Without a moment's delay, Perkins procured a vehicle, and in a little while was at the door of the institution.
"Is there a Mr. Ballantine in the asylum?" he asked, in breathless eagerness, of one of the attendants who answered his summons.
"No, sir," was the reply.
"But," said Perkins in a choking voice, "I have been told that there was a man here by that name."
"So there was. But he left here about five days ago, perfectly restored to reason."
Perkins leaned for a moment or two against the wall to support himself. His knees bent under him. Then he asked in an agitated voice—
"Is he in Boston?"
"I do not know. He was from the South, and his daughter has, in all probability, taken him home."
"Where did they go when they left here?"
But the attendant could not tell. Nor did any one in the institution know. The daughter had never told her place of residence.
Excited beyond measure, Perkins returned to Boston, and went to see Berlaps. From him he could learn nothing. It was two months or so since she had been there for work. Michael was then referred to; he knew nothing, but he had a suspicion that Mrs.

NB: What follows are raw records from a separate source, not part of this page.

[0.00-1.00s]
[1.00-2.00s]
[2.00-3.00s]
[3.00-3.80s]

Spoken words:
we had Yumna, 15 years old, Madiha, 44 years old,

Gaston got work for her.
"Mrs Gaston!" exclaimed Perkins, with a look of astonishment. "Who is Mrs. Gaston?"
"She is one of our seamstresses," replied Berlaps.
"Where does she live?"
The direction was given, and the young man hurried to the place. But the bird had flown. Five or six days before, she had gone away in a carriage with a young lady who had been living with her, so it was said, and no one could tell what had become of her or her children.

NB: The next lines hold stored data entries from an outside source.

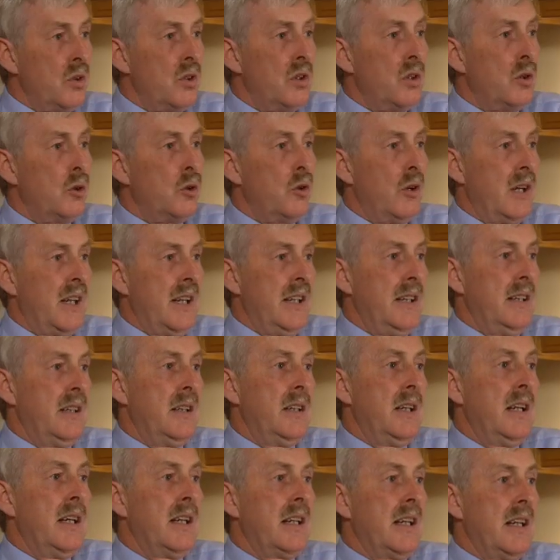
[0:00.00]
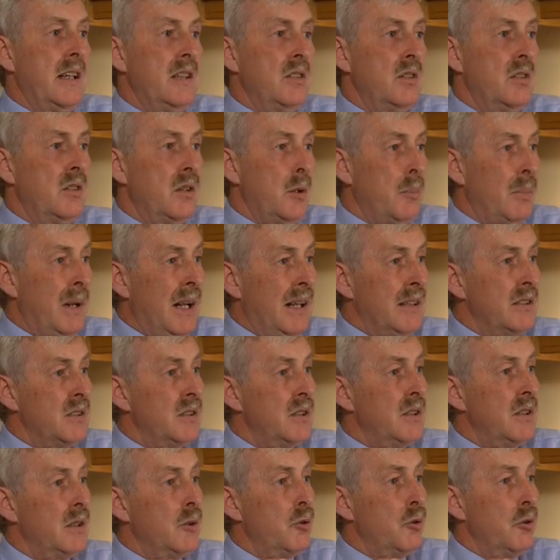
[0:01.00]
the grain against a
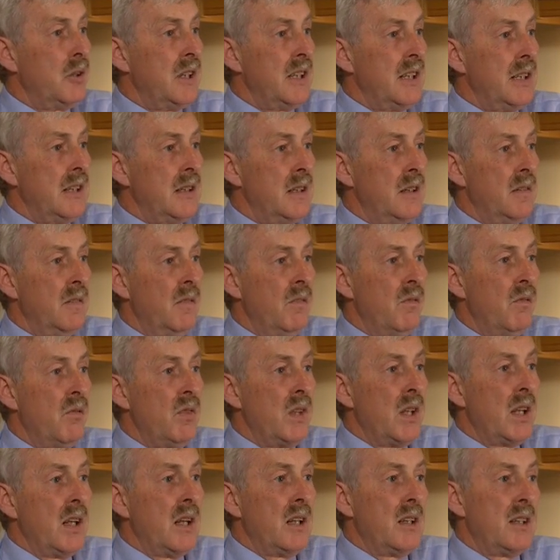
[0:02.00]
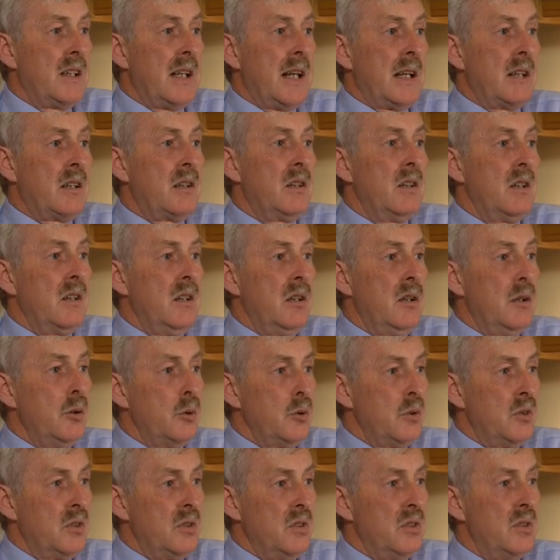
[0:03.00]
plastic ring. That
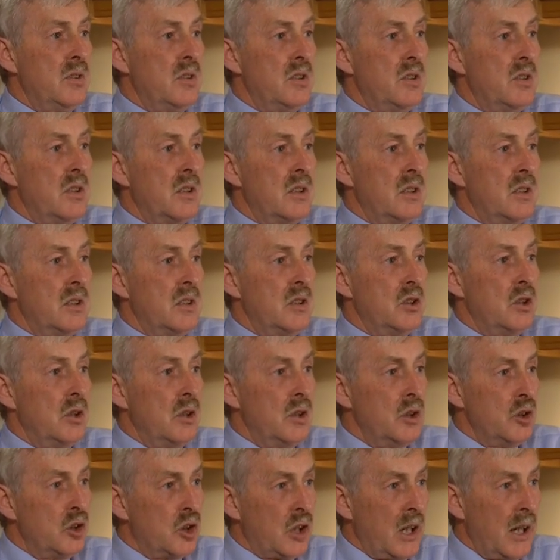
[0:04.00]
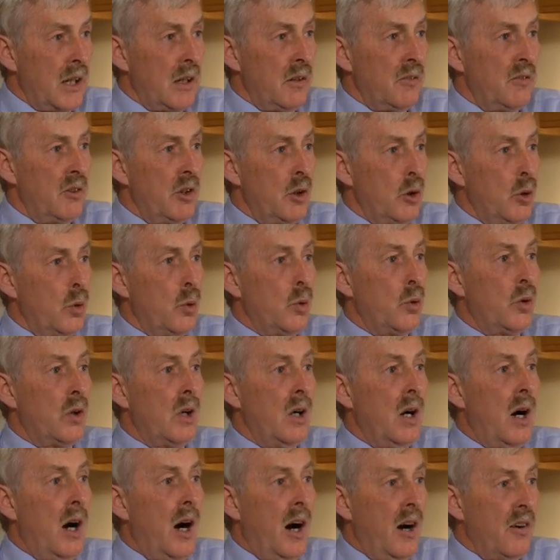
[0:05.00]
loosens the shell of the oat
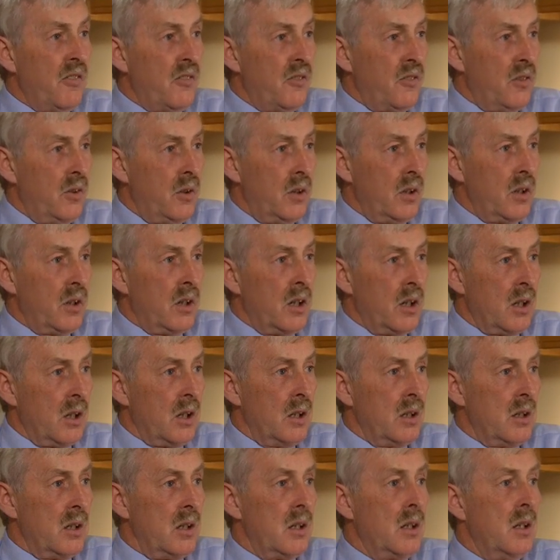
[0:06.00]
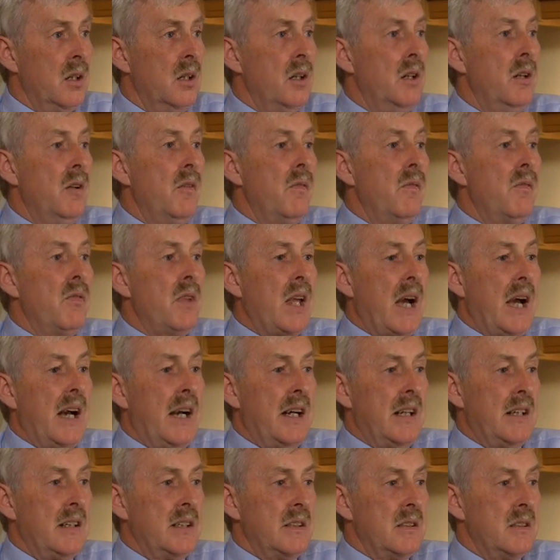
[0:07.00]
off the kernel,
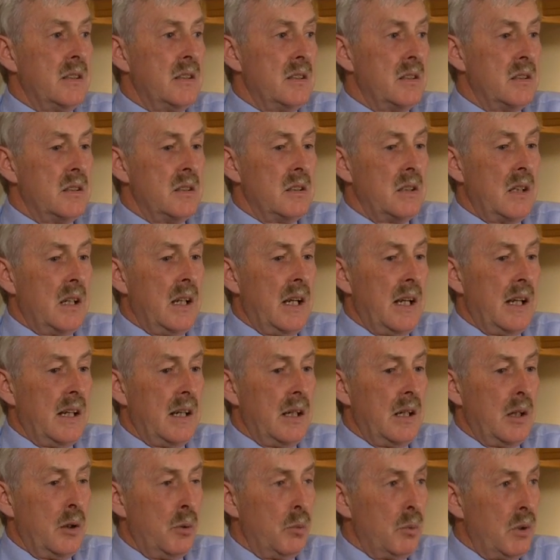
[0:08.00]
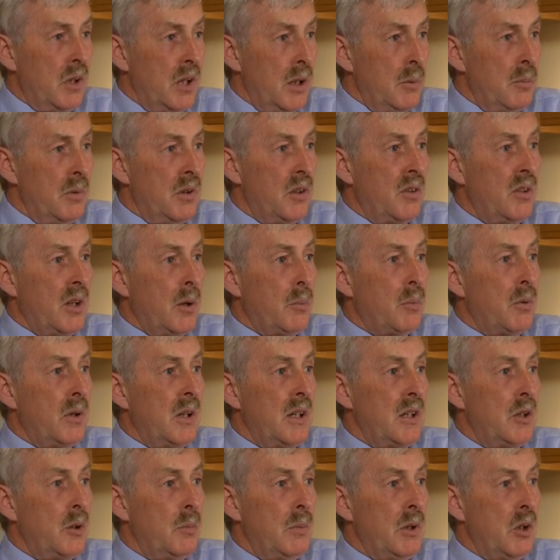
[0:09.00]
and we're able to
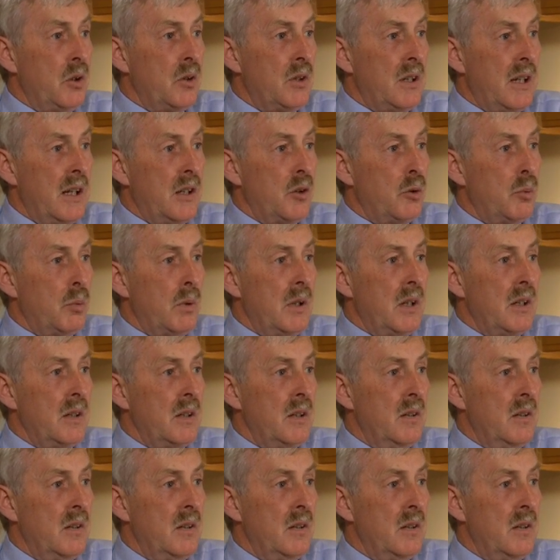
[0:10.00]
separate them out that way.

Confused, perplexed, anxious, and excited, Perkins turned away and walked slowly home, to give himself time to reflect. His first fear was that Eugenia and her father, for he had now no doubt of their being the real actors in this drama, had really departed for New Orleans. The name of Mrs. Gaston, as being in association with the young woman calling herself Lizzy Glenn, expelled from his mind every doubt. That was the name of the friend in Troy with whom Eugenia had lived while there. It was some years since he had visited or heard particularly from Troy, and therefore this was the first intimation he had that Mrs. Gaston had removed form there, or that her situation had become so desperate as the fact of her working for Berlaps would indicate.